▸ ENTRIES SHOWN:
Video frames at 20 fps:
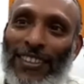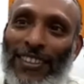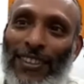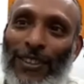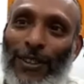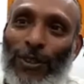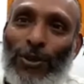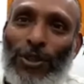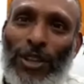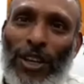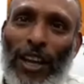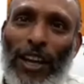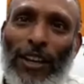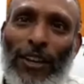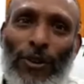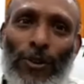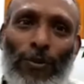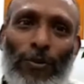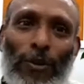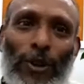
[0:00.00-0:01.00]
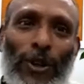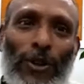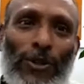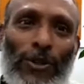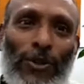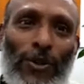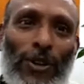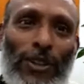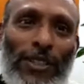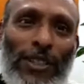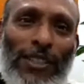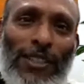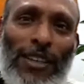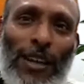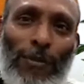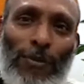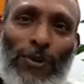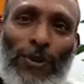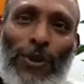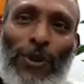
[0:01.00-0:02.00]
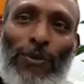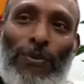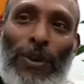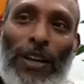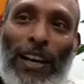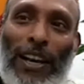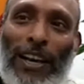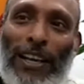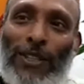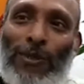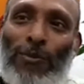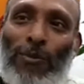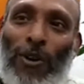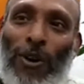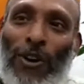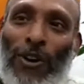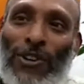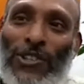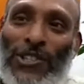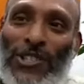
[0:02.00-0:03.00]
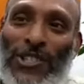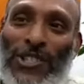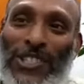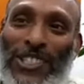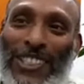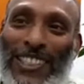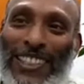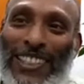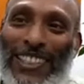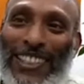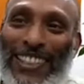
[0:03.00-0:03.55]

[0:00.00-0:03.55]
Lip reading: To shake you because you are just absorbing like a sponge.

▸ PROBLEM REQUIREMENTS: Transcribe the data exactly, minus any images.

▸ RESPONSE TO THE EXERCISE:
Video frames at 20 fps:
[0:00.00-0:01.00]
[0:01.00-0:02.00]
[0:02.00-0:03.00]
[0:03.00-0:03.55]

[0:00.00-0:03.55]
Lip reading: To shake you because you are just absorbing like a sponge.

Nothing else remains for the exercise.